If I knew my house was X BTU-Hours per degrees-F of temperature differential that could do the following:
1. Let me know at what temp my heat pump could no longer heat the house if on 100% of the time
2. Provide something to look up against comparable sq-footage homes to see if I should install insulation, new windows, etc.
3. Provide both furnace and AC sizing references.
4. Give me an idea of Green factor for this "Green Energy Fad" that seems to be rocking the nation. Maybe I use more or less energy as a result of the test.
Are you also going to track the days when its windier ?
Thus pushing more cold air into the house ?
You are asking about heat on the one hand.....then switch to the fact you are trying to have an AC sized
Heat rises.....cold air sinks
Summer you the need to worry about a hot roof
They have thermal sensors that can show heat loss
I'm just surprised that none of the actual load calculations take actual measurements. Sure, track the house for a year, don't just track it for a month.. Install a few bluetooth temp sensors, hook it to a computer via USB and then run it for year. Seems like a month or even a few heating days would put you right in the ball park. For example, for three heating days in November it looks like it was on average 50 degrees outside and 65 inside so with an average of 15 degrees over a few days your 60,000 BTU furnace was running a duty cycle of 20 % so that was 12,000 BTUs for 15 degrees delta. So the load of your house is 800 BTUs per degree f.

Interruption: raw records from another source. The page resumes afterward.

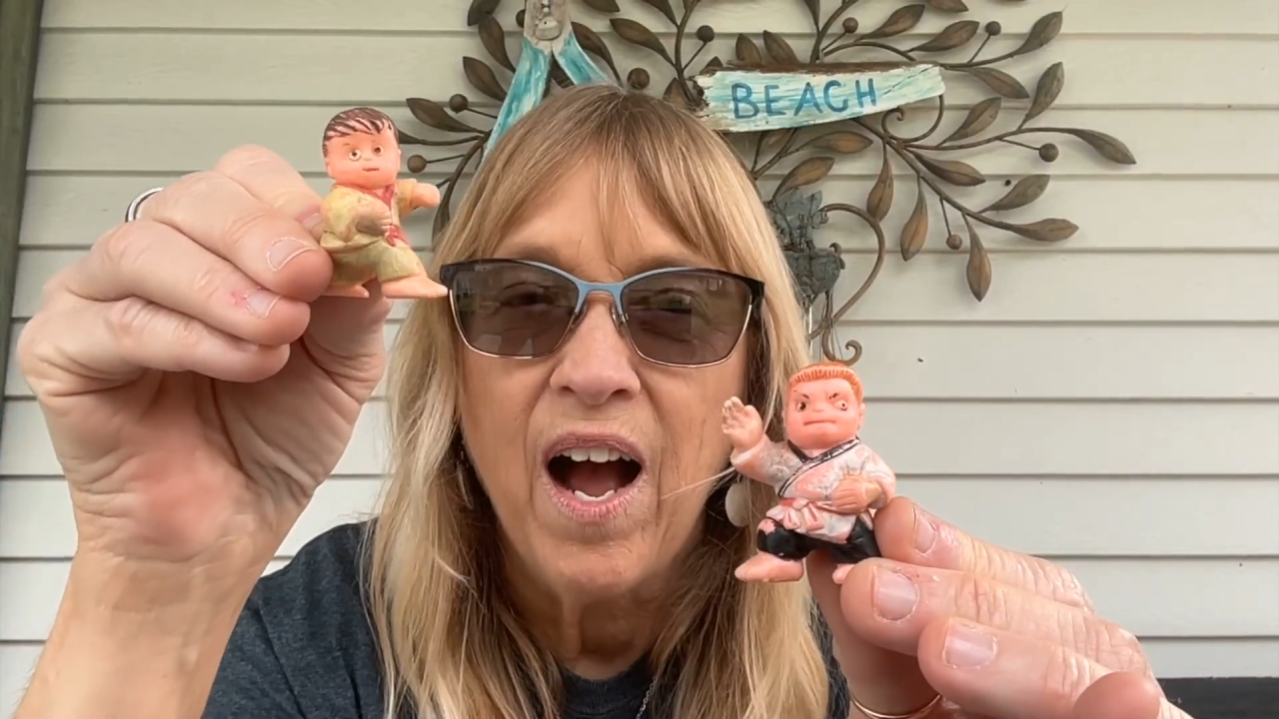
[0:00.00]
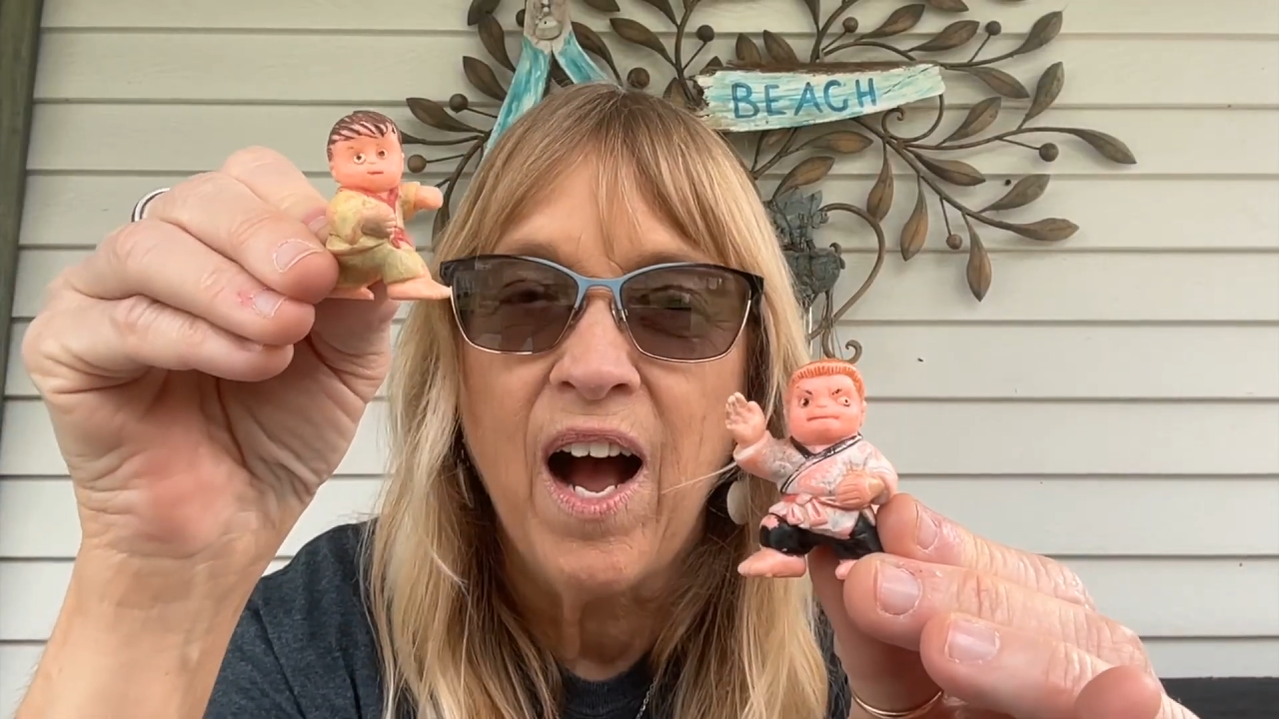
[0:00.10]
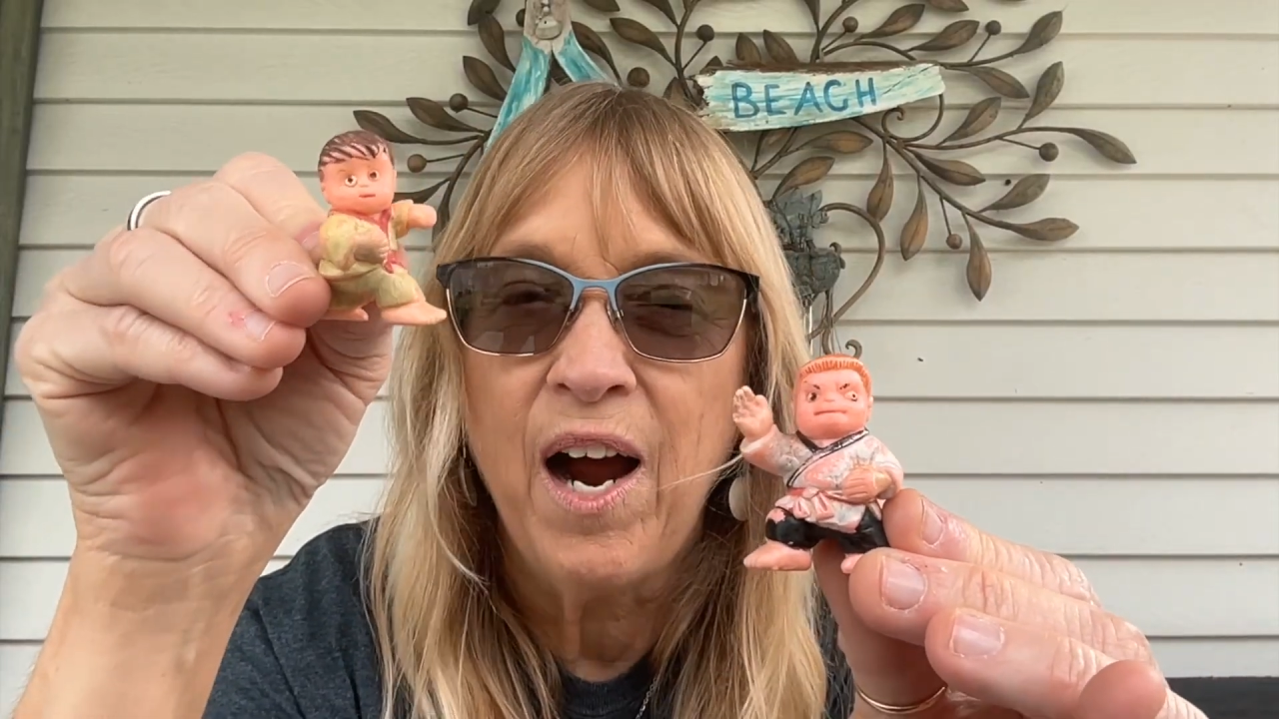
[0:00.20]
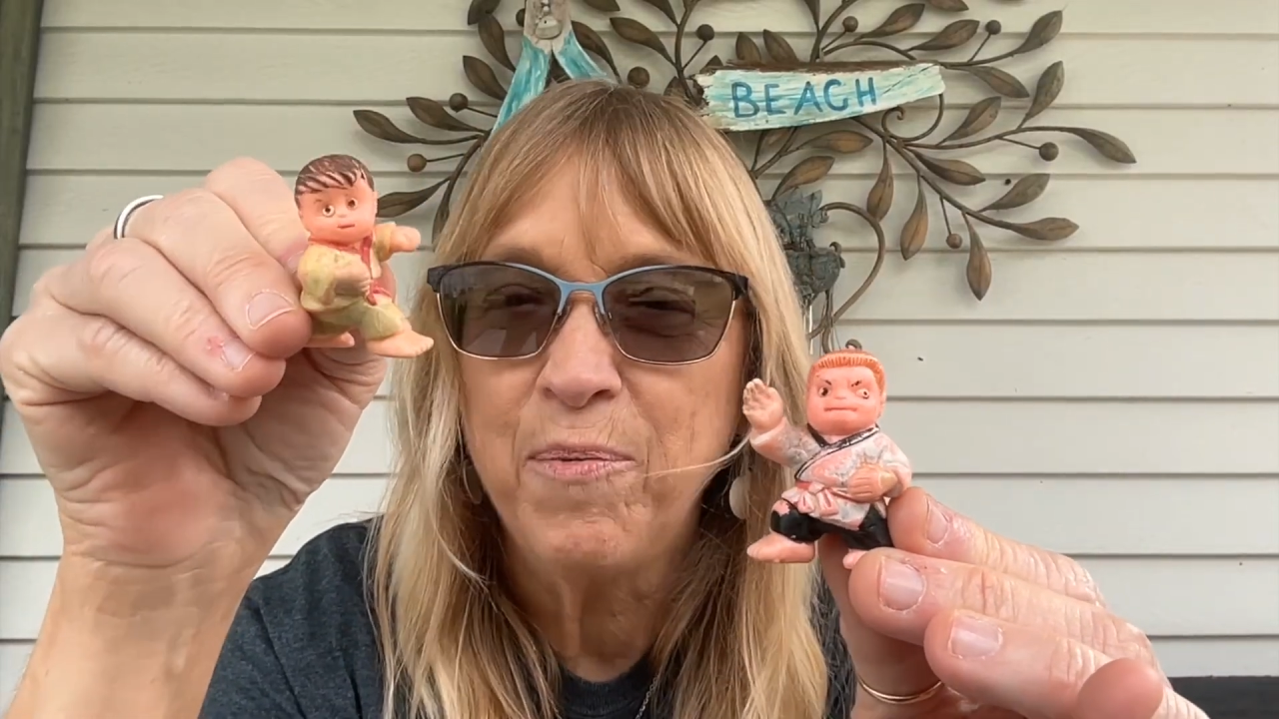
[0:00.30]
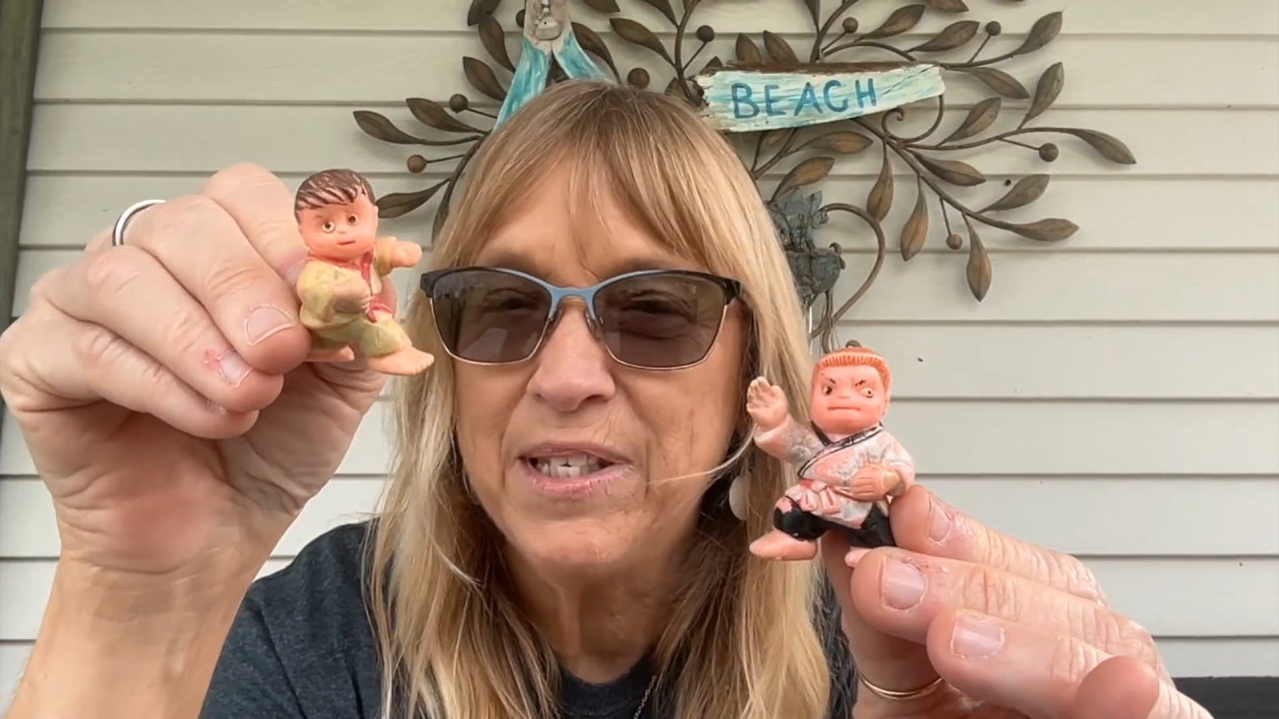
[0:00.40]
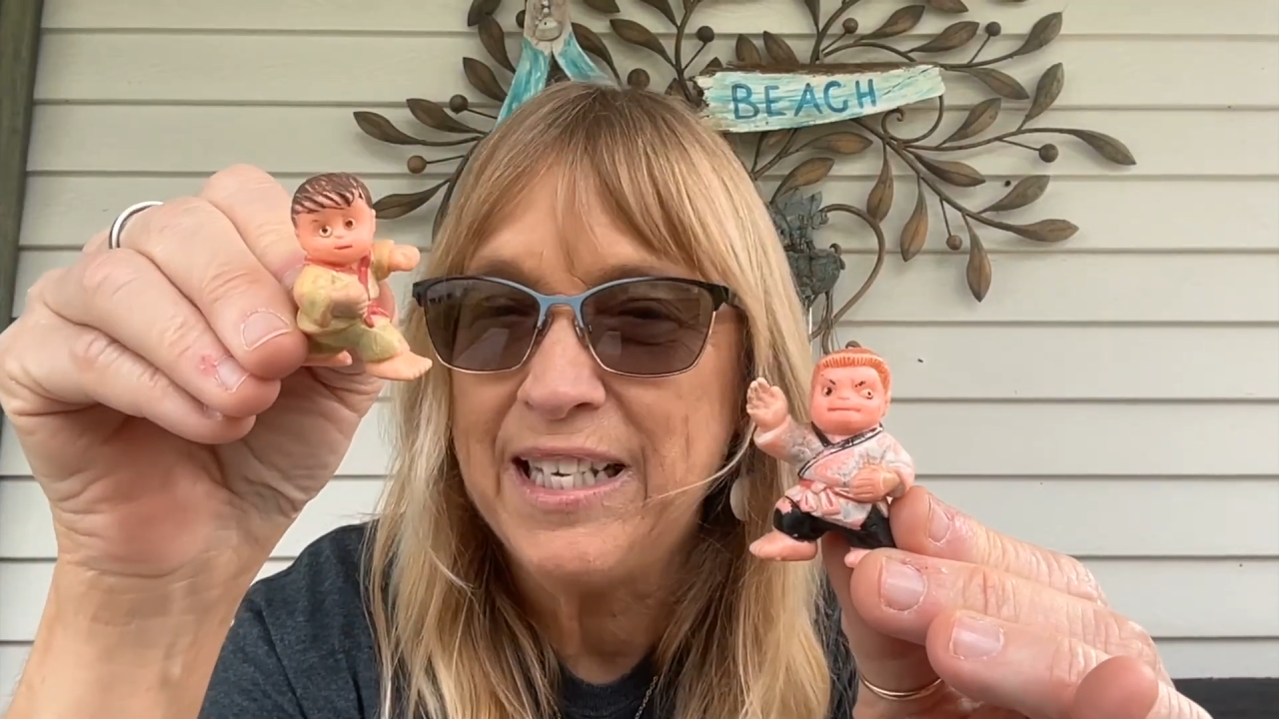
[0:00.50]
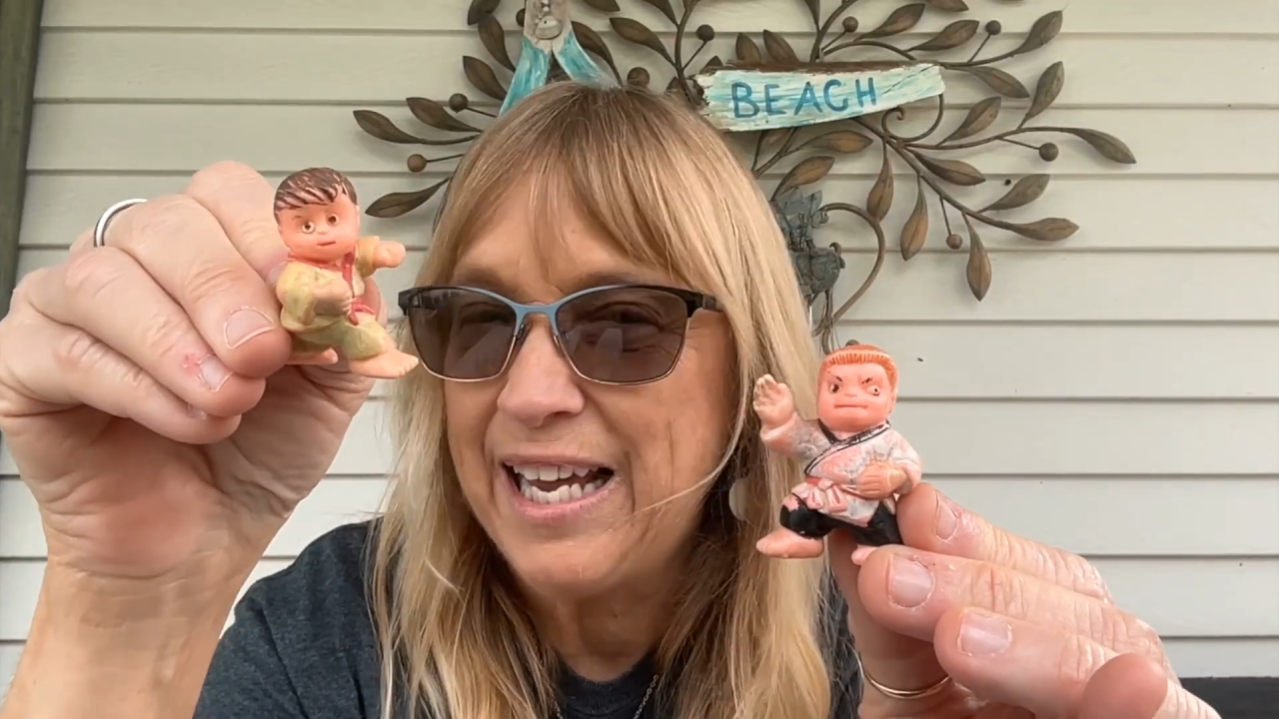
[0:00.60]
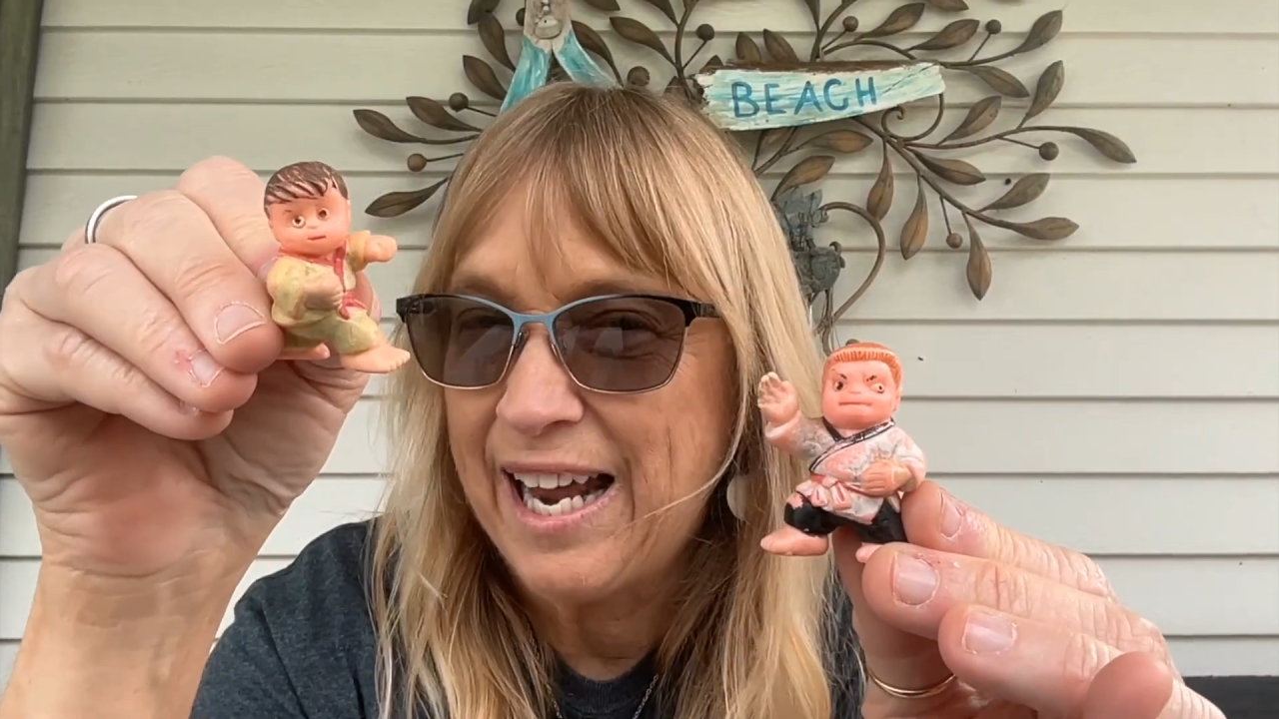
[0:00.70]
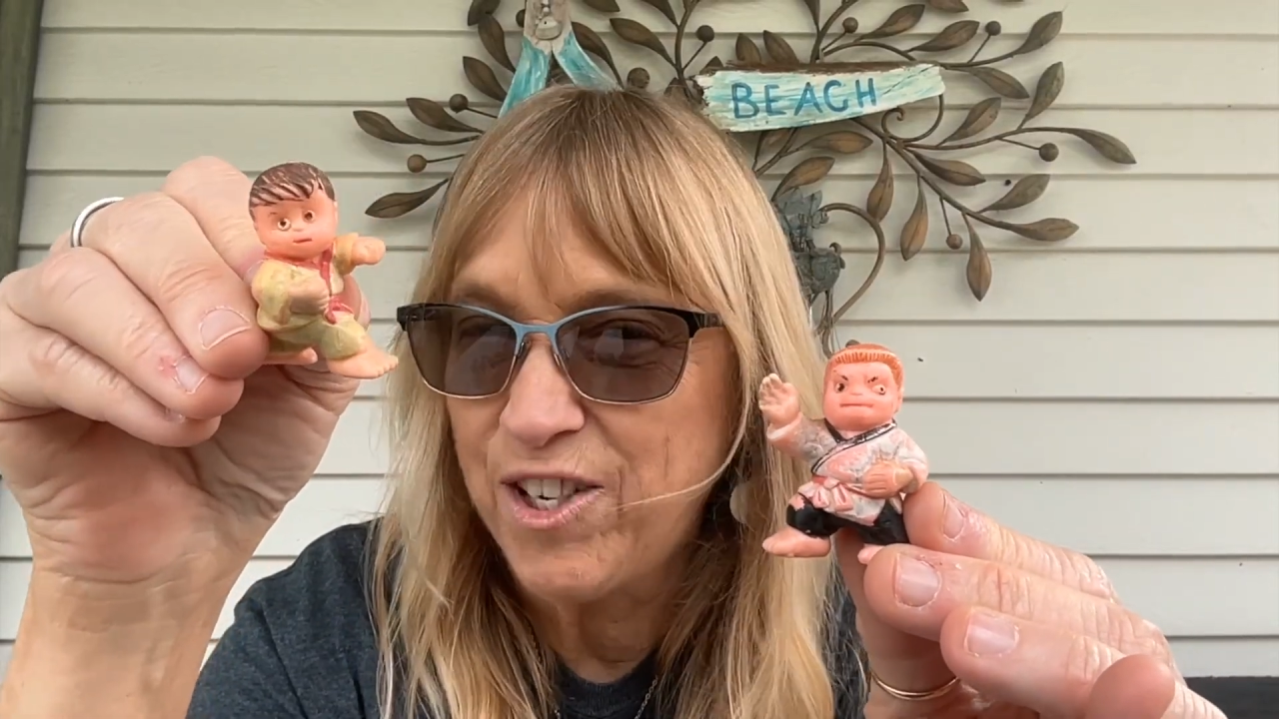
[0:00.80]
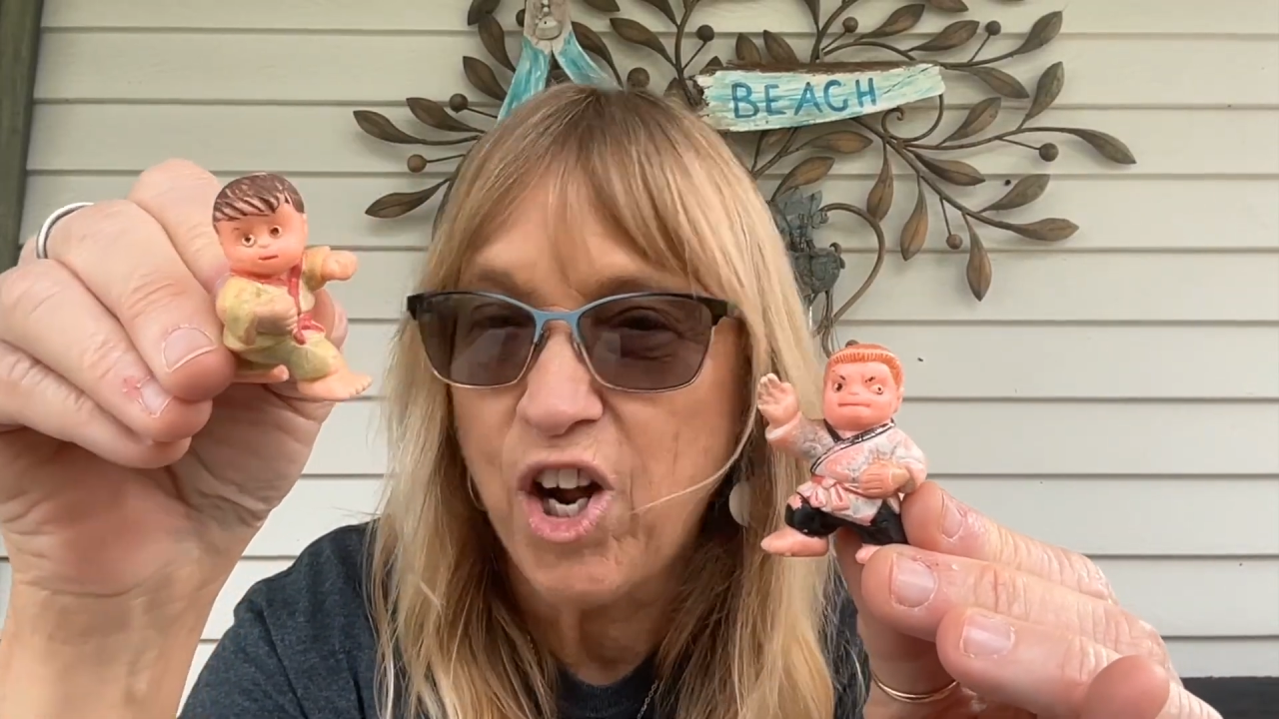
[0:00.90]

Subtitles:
I was at a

That means if it's 25 degrees outside you'd need about 32000 BTUs to heat. If your heat pump only has 16000 BTUs output at 25f, it's not going to take up the load, hence the reason they have a cutout in most cases at 45. But maybe it's 50? or 40?
Seems like something basic to measure. I'm surprised none in this industry generally take real measurements, or if you wanted one, you can't really order it done.
Played around like that on my own house here in Nebraska. It's a small,1000 sq ft, built in 1955 with new windows and insulated siding but need more in the attic. Two ton heat pump could maintain 72 degree indoor temp untill the outdoor temp fell below 9 degrees. Of course it ran non stop that low. I have the heat pump set up to run now untill the outside temp gets to 18 which cycles the thermostat 3-4 times per hour.
I deployed my own.
You would need to also have a way to determine how much gas was used for hot water. And how much for cooking.
You will find load calcs from companies off because of the salesman's fudging.
If you want an accurate one. Use ASHRAE's long form. Manual J is a compressed format of it.
Or you can measure the R value of your walls yourself.
Would you be willing to pay 1500 to $2,000.00 for a company to use data loggers on your house for 3 months?
Remember, they would have to have several ses, so they can do this kind of data logging on 10 to 20 houses at the same time. So they can do load calcs on all of their sales presentations.
What kind of hardware are you using to do this logging? Did you write software or just use something off the shelf?